Wednesday, April 15, 2026

Surviving the Shift - The AI blues

If you’ve been in marketing for a decade or two you’ve already survived big shifts: desktop to mobile-first, mass media to targeted advertising, outbound marketing to inbound marketing, etc.

Each shift shook up how you market, but AI is starting to change who can do the work, how fast it gets done, and what skills actually matter.

And this shift is dramatically faster. Faster in a way that makes you question whether your brain is still running the current version of the operating system. You get comfortable with a tool and, two days later, it feels like you’re explaining Myspace to a teenager.

This creates the illusion that everyone else is up to speed and you’re lagging behind.


Execution used to be the edge. If you could actually do the work -- write, design, build -- you stood out. Now “pretty good” is everywhere. It’s like decent coffee: once rare, now unavoidable.

And that’s a strange thing to watch if you spent years honing your craft. There’s no ceremony when a skill loses leverage. Experience still matters, just less.
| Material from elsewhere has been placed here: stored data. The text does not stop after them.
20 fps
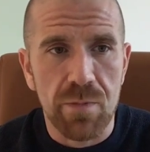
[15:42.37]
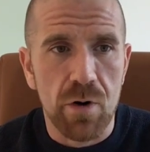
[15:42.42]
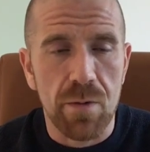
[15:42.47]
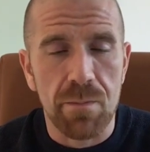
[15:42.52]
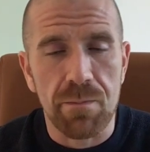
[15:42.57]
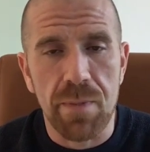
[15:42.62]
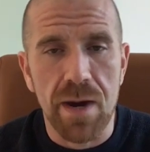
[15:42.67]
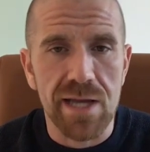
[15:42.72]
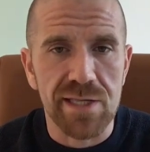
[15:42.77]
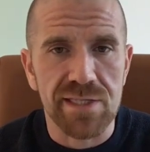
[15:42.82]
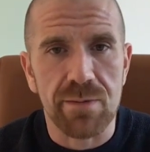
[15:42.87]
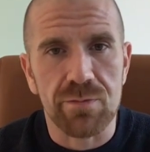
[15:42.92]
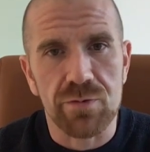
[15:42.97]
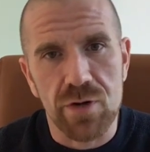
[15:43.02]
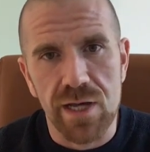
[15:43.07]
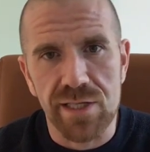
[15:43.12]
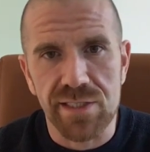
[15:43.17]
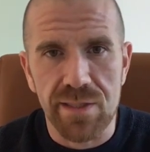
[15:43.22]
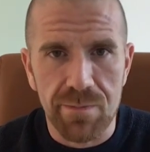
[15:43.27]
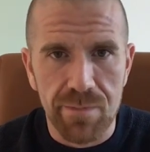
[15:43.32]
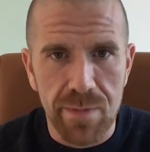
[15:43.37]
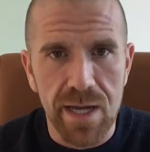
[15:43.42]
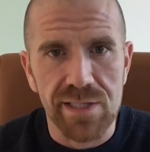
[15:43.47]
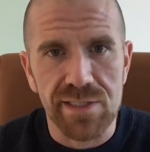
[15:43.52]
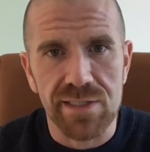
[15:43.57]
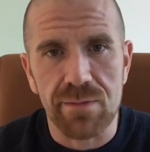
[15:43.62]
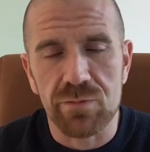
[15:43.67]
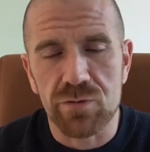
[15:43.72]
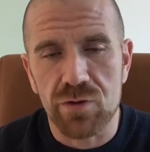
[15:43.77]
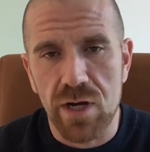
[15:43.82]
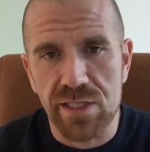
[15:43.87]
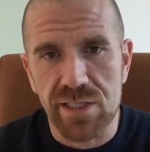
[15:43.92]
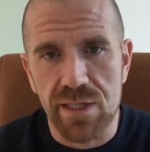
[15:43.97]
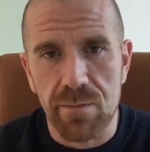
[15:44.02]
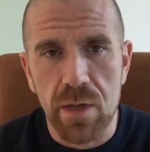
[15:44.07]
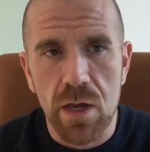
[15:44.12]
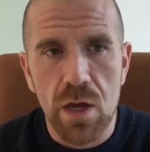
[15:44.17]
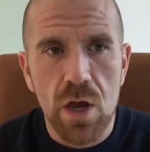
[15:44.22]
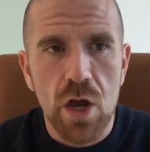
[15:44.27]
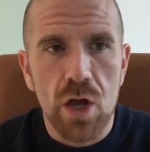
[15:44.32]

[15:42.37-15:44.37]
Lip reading: or bicep, tricep.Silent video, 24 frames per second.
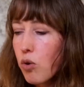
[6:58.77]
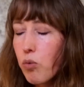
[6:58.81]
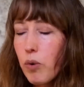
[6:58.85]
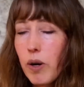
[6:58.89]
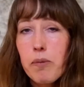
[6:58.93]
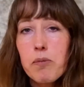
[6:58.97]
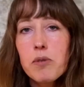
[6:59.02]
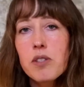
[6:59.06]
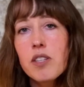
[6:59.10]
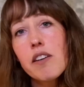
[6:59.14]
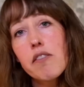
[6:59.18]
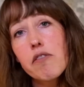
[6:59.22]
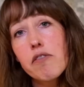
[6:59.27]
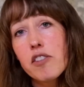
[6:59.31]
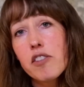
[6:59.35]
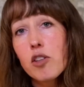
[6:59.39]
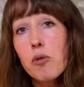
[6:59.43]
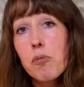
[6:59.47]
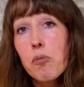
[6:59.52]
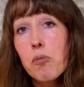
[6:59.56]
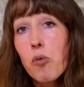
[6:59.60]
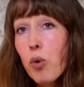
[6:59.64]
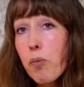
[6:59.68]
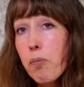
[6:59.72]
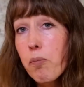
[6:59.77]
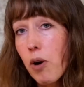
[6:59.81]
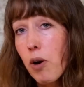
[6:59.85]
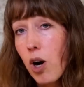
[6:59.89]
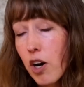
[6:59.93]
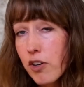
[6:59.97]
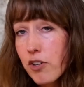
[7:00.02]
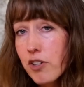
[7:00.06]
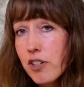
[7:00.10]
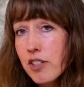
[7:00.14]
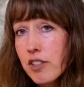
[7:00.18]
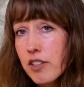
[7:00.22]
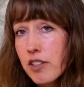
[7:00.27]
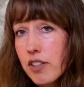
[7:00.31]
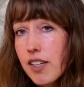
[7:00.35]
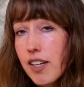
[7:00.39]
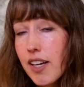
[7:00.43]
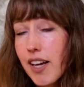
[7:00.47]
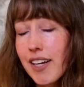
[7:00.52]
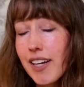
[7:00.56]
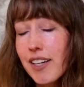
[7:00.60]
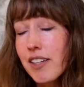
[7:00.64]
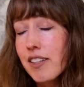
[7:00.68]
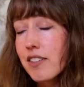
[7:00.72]
website feel more modern
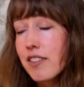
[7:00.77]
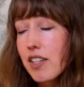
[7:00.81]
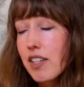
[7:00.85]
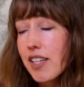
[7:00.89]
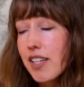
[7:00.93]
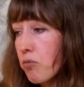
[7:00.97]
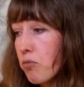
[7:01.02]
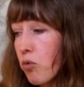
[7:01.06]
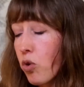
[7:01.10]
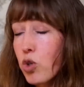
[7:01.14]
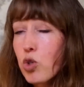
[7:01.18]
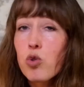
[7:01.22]
and more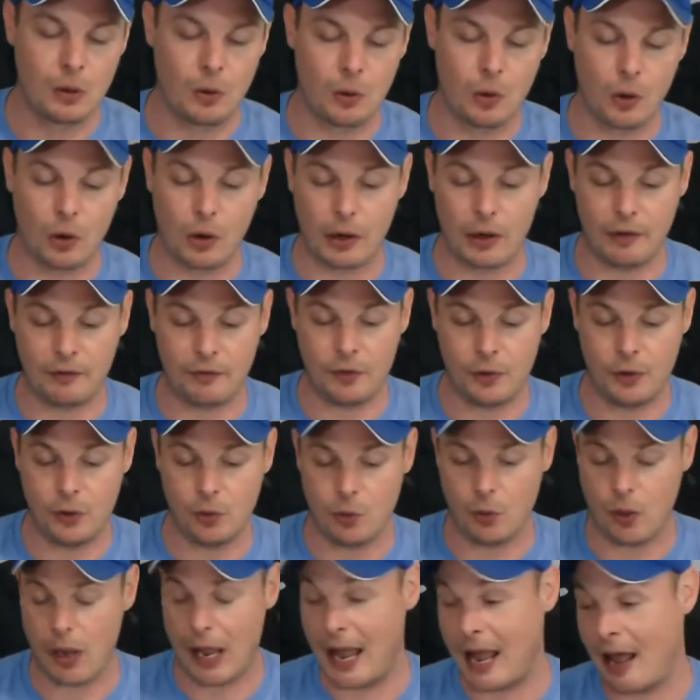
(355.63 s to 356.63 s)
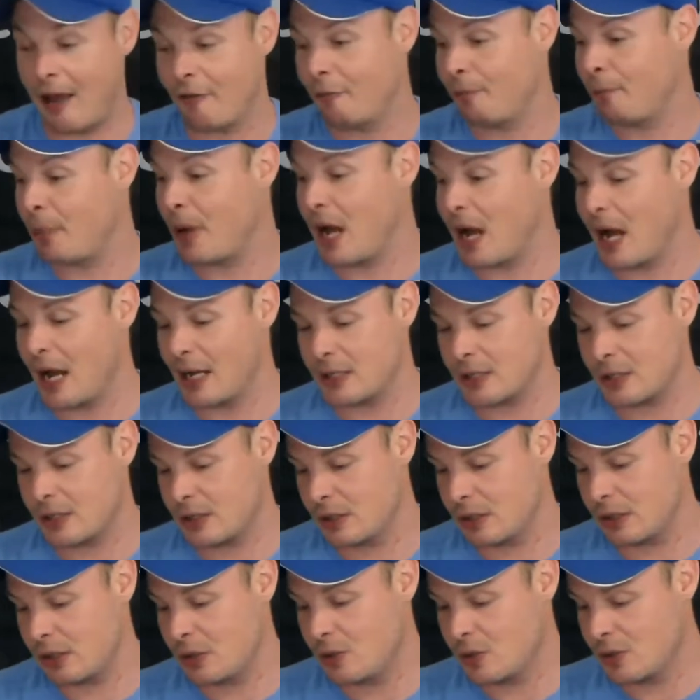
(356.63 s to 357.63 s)
Or if you have pots,
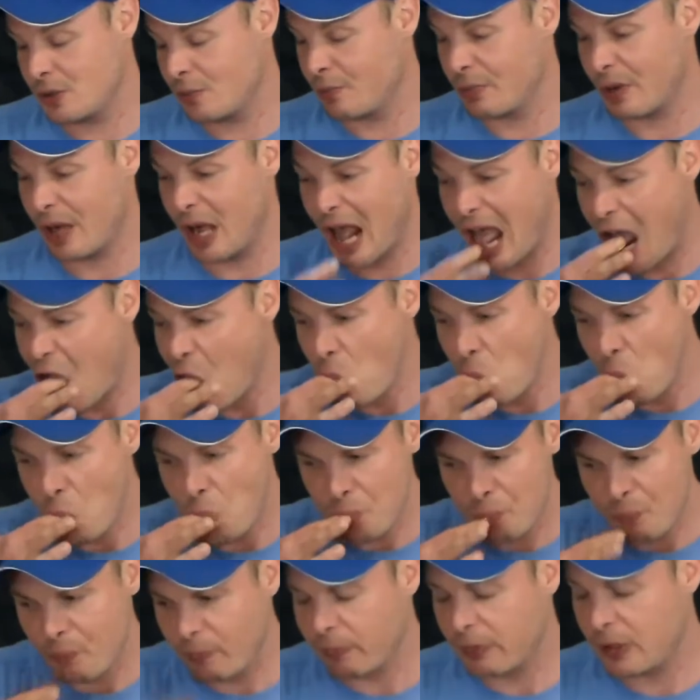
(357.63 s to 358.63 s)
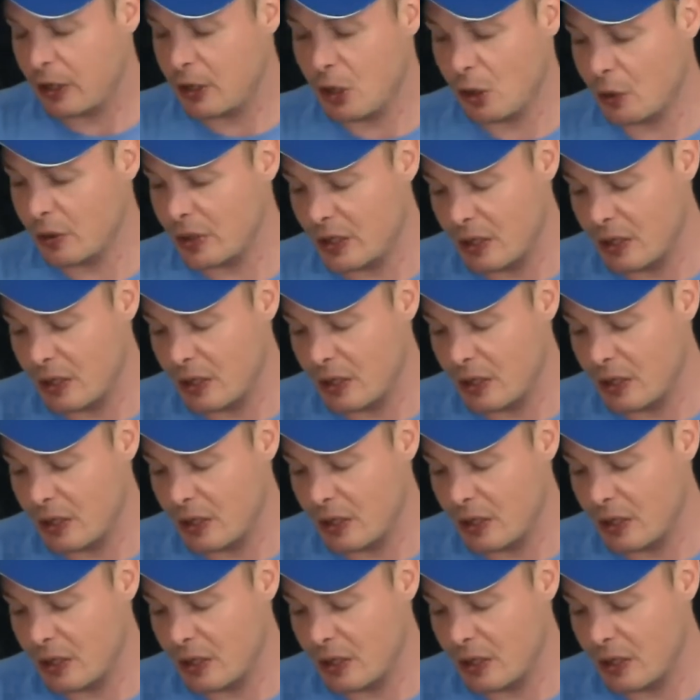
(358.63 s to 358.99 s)
use them, but you don't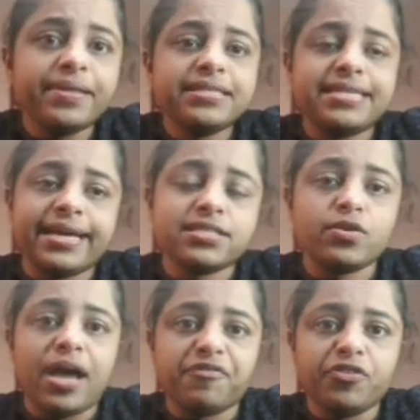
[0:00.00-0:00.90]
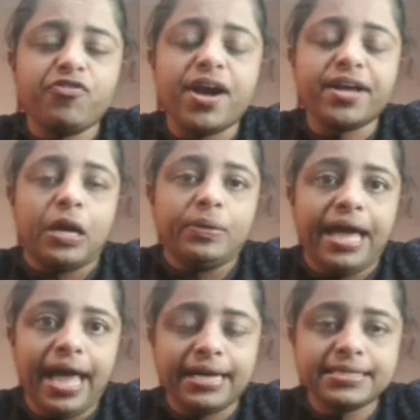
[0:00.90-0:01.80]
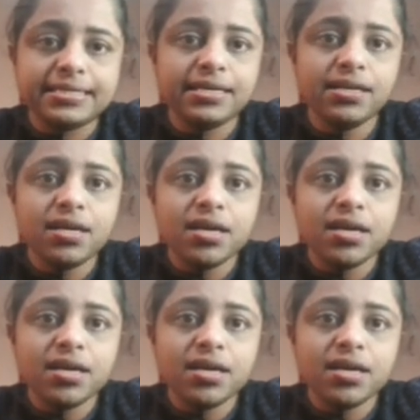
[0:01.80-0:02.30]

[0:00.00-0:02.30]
this text you have to find out the answer.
You’re not automatically ahead … you’re just earlier, trying to update your skills without discarding the parts that still work (taste, judgment and deciding what’s worth doing in the first place).

All this logically leads to compression: fewer people doing more … value clustering around the people who can aim all this capability in the right direction.

Which leaves us in an odd spot today. Still expected to perform while the ground shifts under our feet like a treadmill that occasionally changes speed just to keep things interesting.

Maybe I’m overthinking it. Wouldn’t be the first time.

Or maybe this is just what it feels like to go through a major shift while still being expected to hit deadlines and sound like you know what you’re doing.

Probably both.

The only thing I’m reasonably confident about is that the advantage is moving. Away from grinding, toward choosing. Away from doing, toward deciding.